Excerpted records:

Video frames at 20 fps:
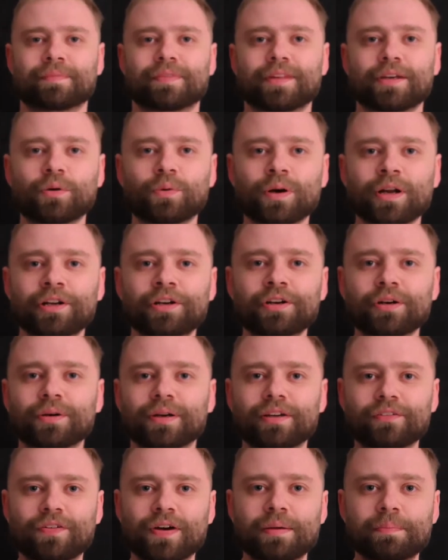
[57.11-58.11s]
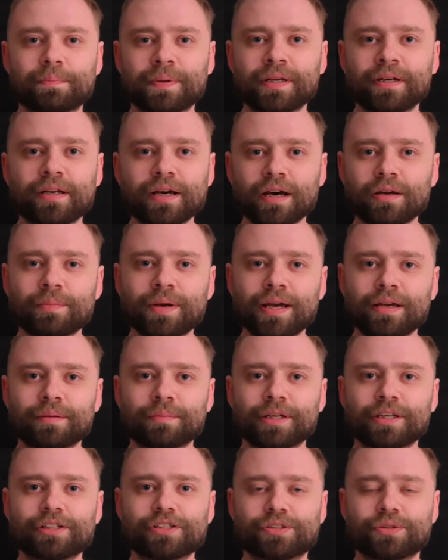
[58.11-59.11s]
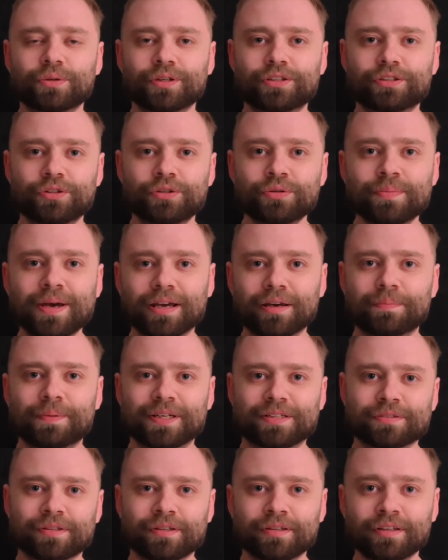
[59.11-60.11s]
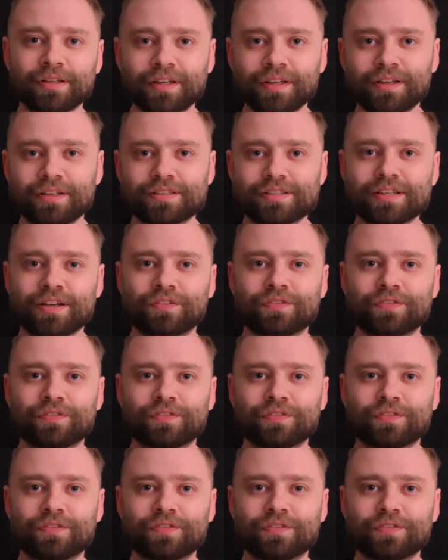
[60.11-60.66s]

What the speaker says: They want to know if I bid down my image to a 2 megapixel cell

About this task: Reproduce every line above exactly, pictures excluded.

Response area:
Video frames at 20 fps:
[57.11-58.11s]
[58.11-59.11s]
[59.11-60.11s]
[60.11-60.66s]

What the speaker says: They want to know if I bid down my image to a 2 megapixel cell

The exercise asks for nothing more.